▶ TASK DETAILS
Images are to be left out; everything else in the records gets copied exactly.

▶ DATA PROVIDED
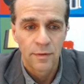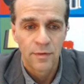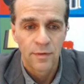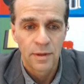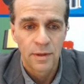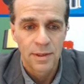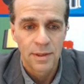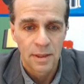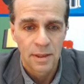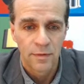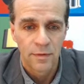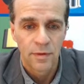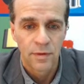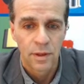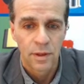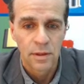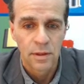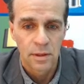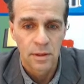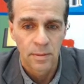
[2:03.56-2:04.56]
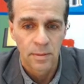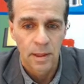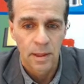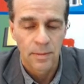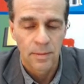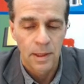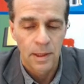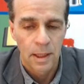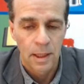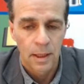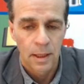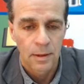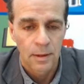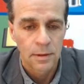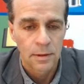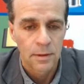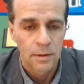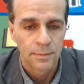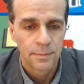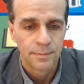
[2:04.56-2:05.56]
stiffness, and
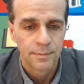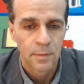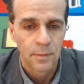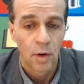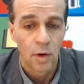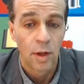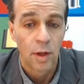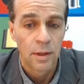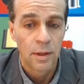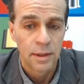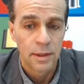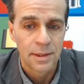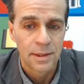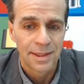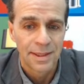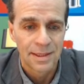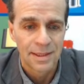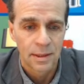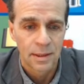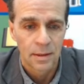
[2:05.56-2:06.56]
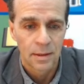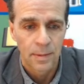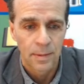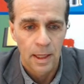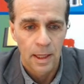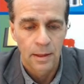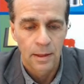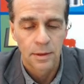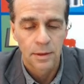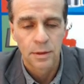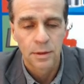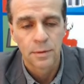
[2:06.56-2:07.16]
biomechanics. All this in a single package.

▶ EXERCISE ANSWER
[2:03.56-2:04.56]
[2:04.56-2:05.56]
stiffness, and
[2:05.56-2:06.56]
[2:06.56-2:07.16]
biomechanics. All this in a single package.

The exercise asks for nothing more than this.